I feel like at my age, I should be growing up.  The problem is, I have suffered from being stuck.  I am not sure if I have grown as a person.  I am almost 40 and I feel like I am stuck on 30, or younger.  I have had psychological problems for as long as I could remember.  It hasn't always been easier with finding distractions to having guilt about my problems.  Life just seems even shorter because I have these issues.  The world also seems smaller as well due to avoidance.  I have been living in a "fantasy" world for years only for the obsessive thoughts to act up.  In other words, I have been spending my time obsessing over fictional characters.  Fictional characters are someone else's creation.  It is illogical and makes no sense.  But I wonder when has an obsessive thought ever made sense?  It is crazy since I have spent a countless amount of time wondering if there will be a divorce or a reconciliation.  Was there even love in the marriage?  Why did she cheat?  I don't want to know but I feel like I have to just for the sake of having a peace of mind.  Now that that is over, then what?
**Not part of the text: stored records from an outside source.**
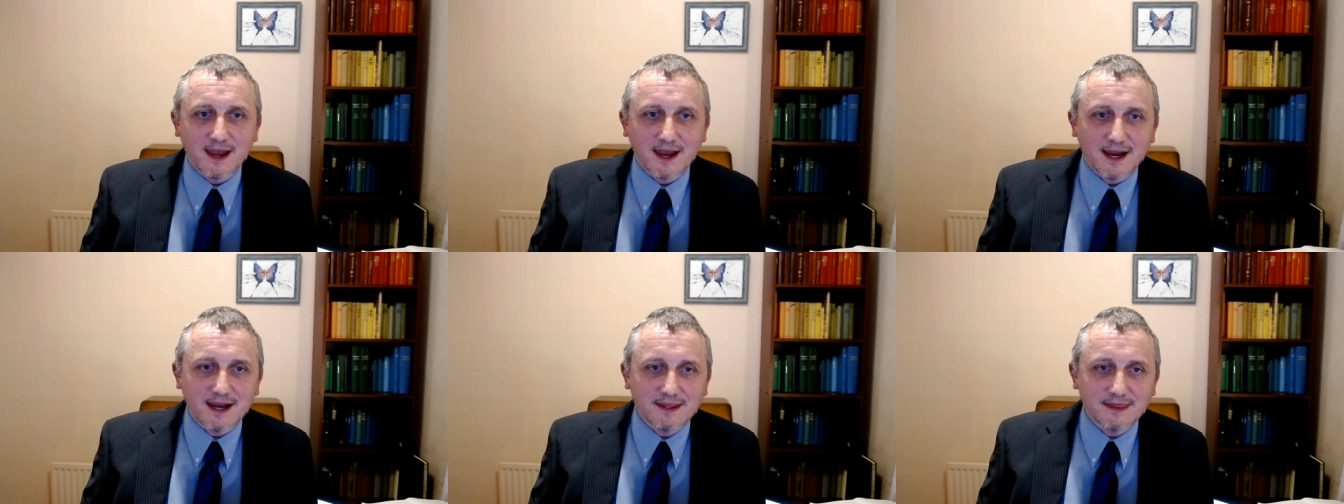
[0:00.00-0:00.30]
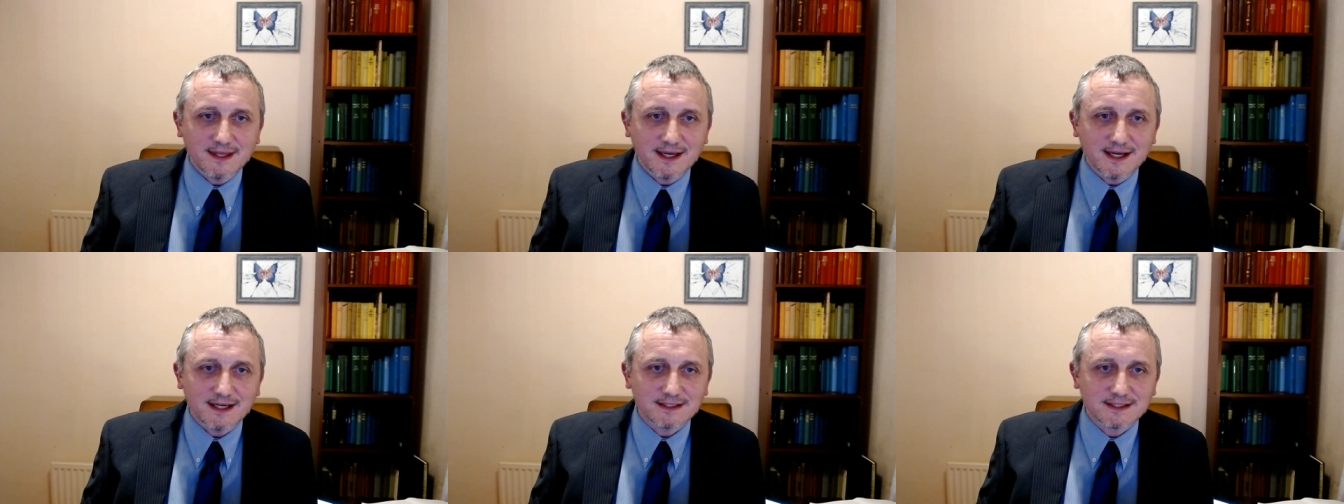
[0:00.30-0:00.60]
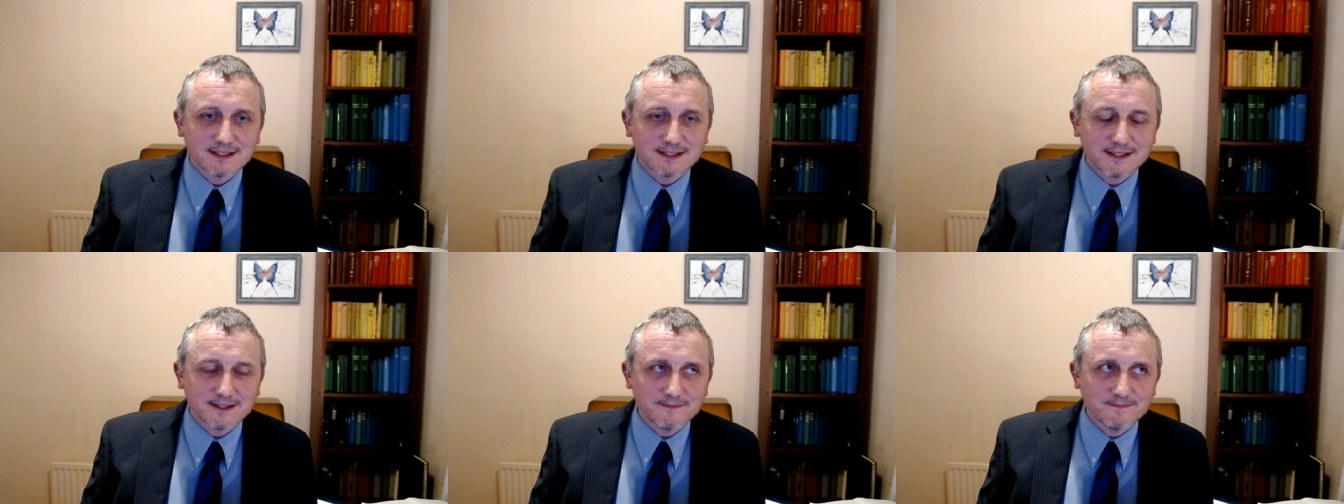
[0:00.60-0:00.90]
And
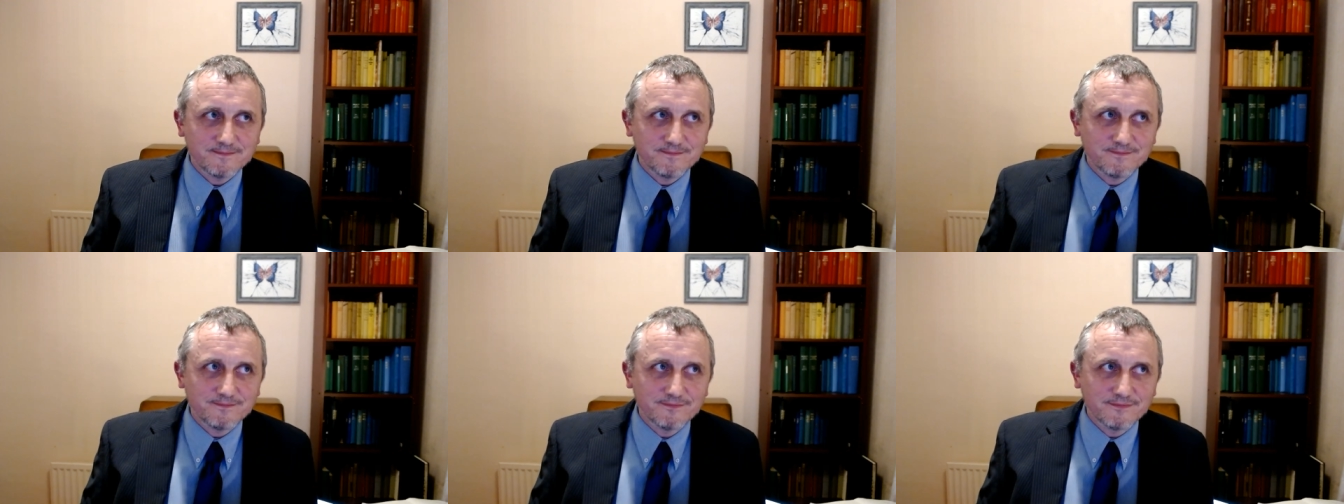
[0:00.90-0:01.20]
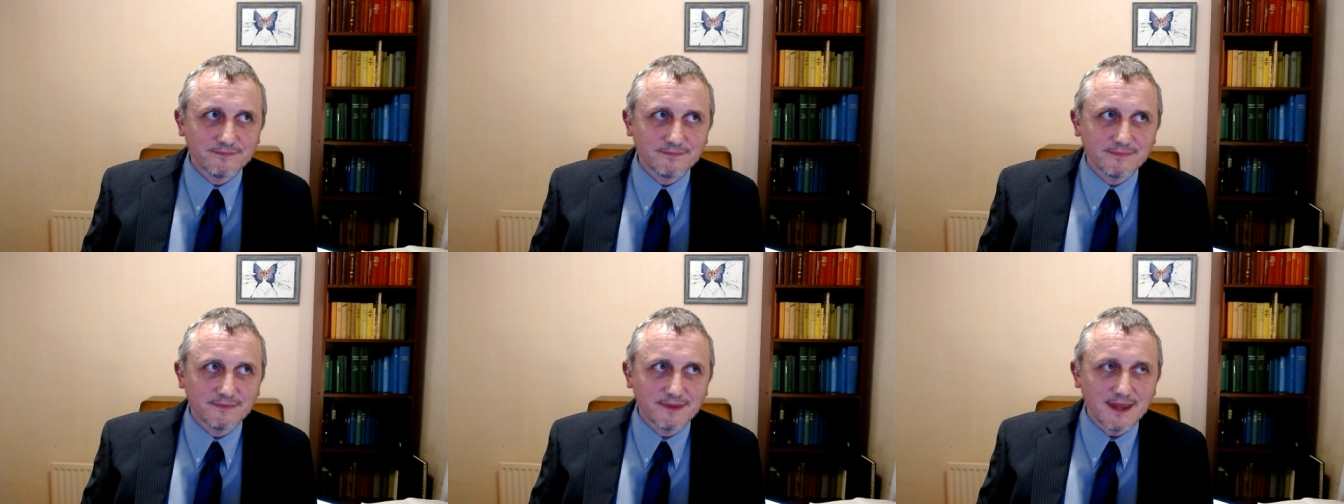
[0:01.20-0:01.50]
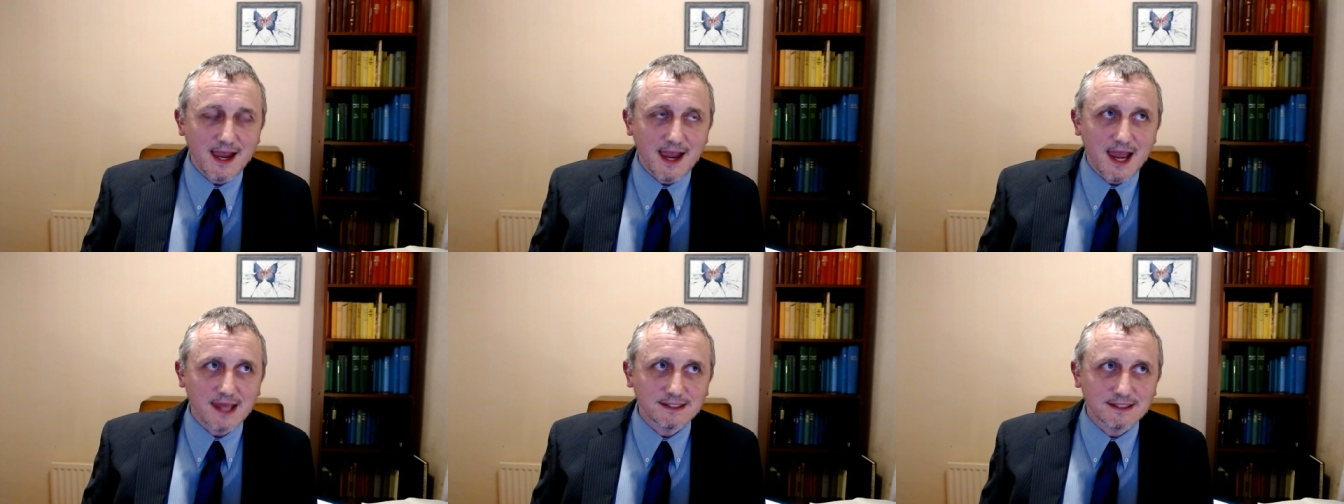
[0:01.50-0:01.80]
that's
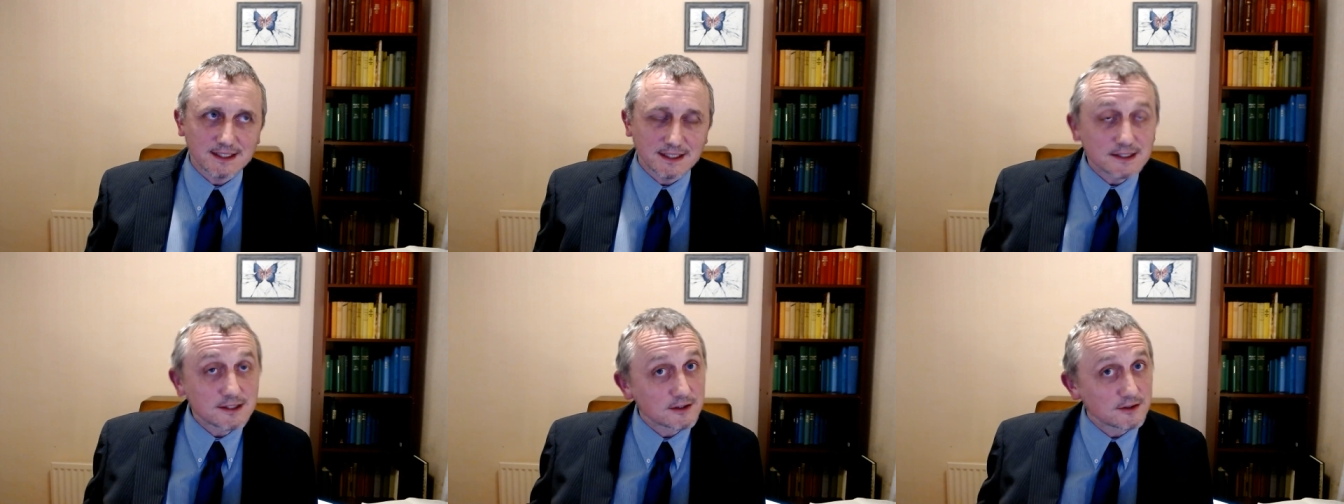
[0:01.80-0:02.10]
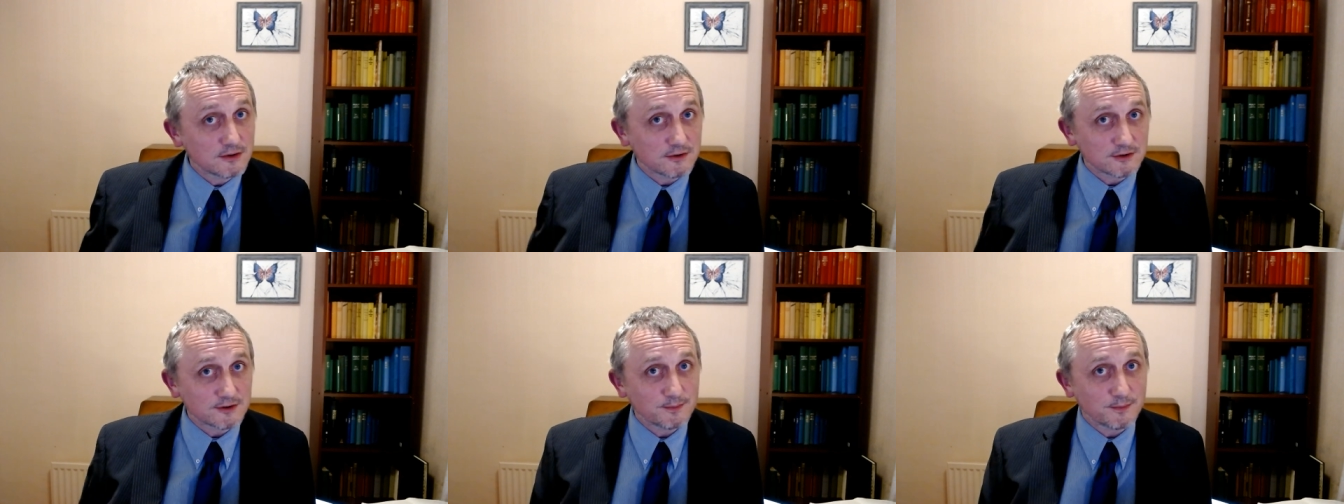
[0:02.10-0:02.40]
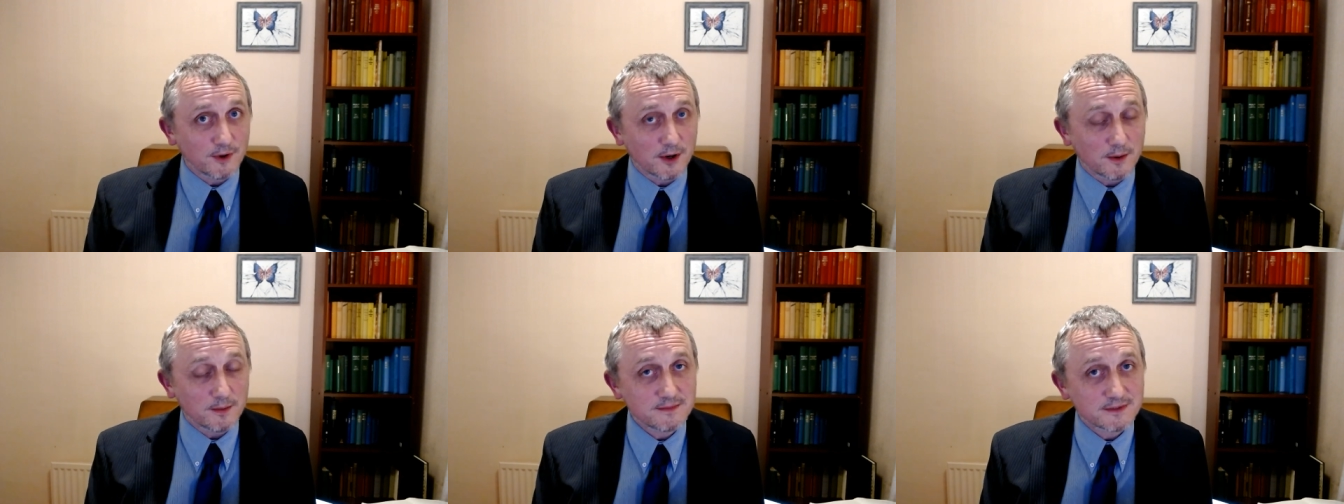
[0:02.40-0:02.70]
that does cause
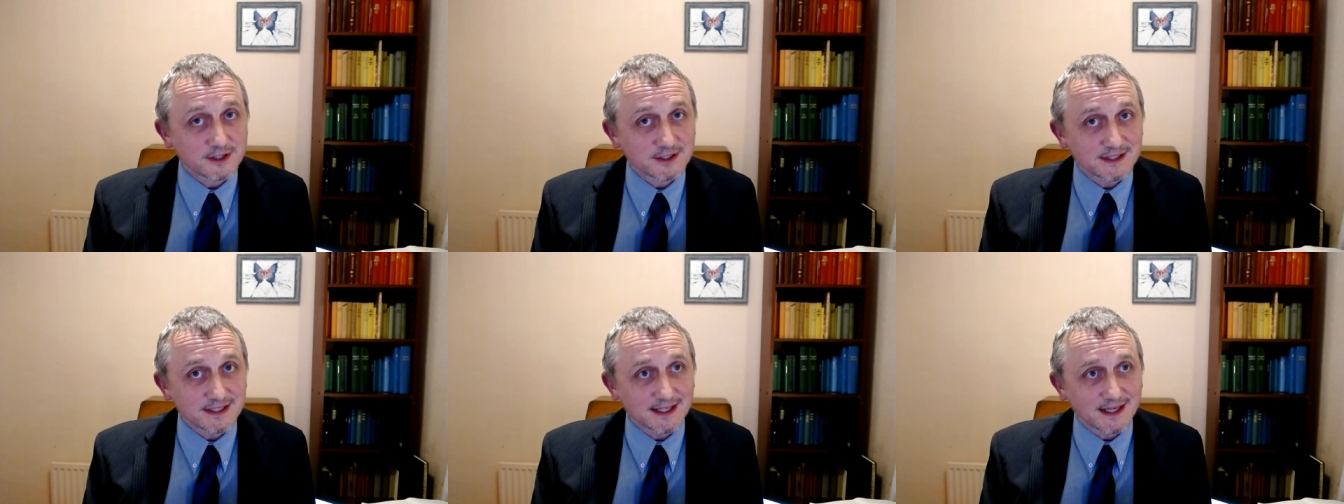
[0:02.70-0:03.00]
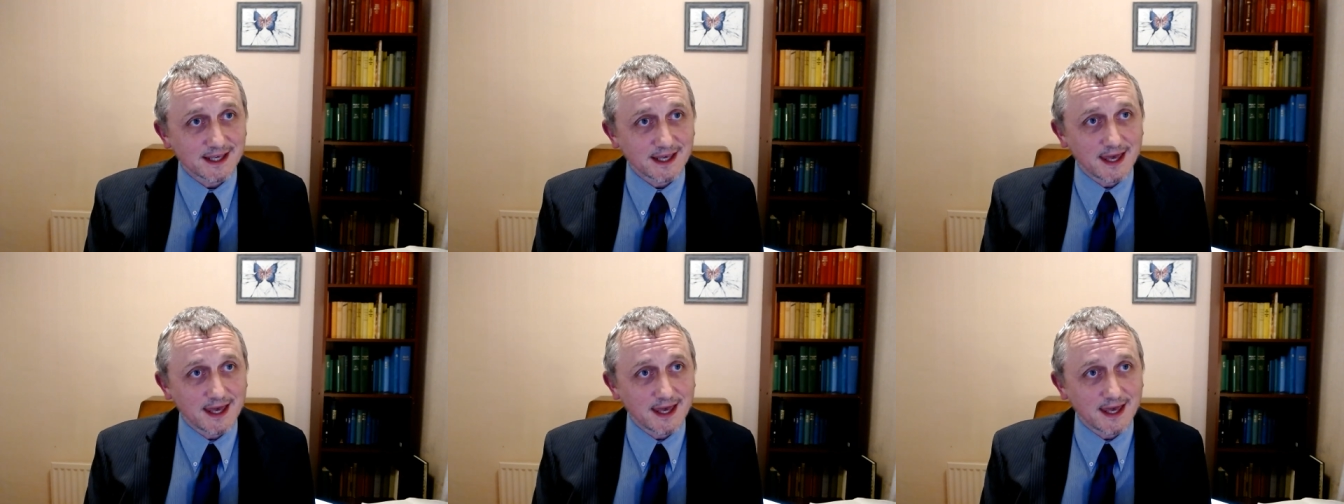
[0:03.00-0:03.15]
problems because it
What else am I obsessed with?  Who will I be obsessed with?  Why at my age can I just fall in love and deal with a real person instead of wondering?  I wonder what is wrong with me.  I often wonder what has happened to me and to my life in general.  How is it that I feel this way about anything?  I just wish that my mind didn't contain a blueprint of even the most minute details of life.  What is important becomes less of a focus in my daily life.  What has become of greater importance has nothing to do with me personally.  I just want to know but not in a way that is comfortable.  I don't want to be "curious" like this.  I just want to read something now and not think about it later.  I wish I could have a day without obsessive thoughts and disturbing images.  Now that is what I would call a miracle.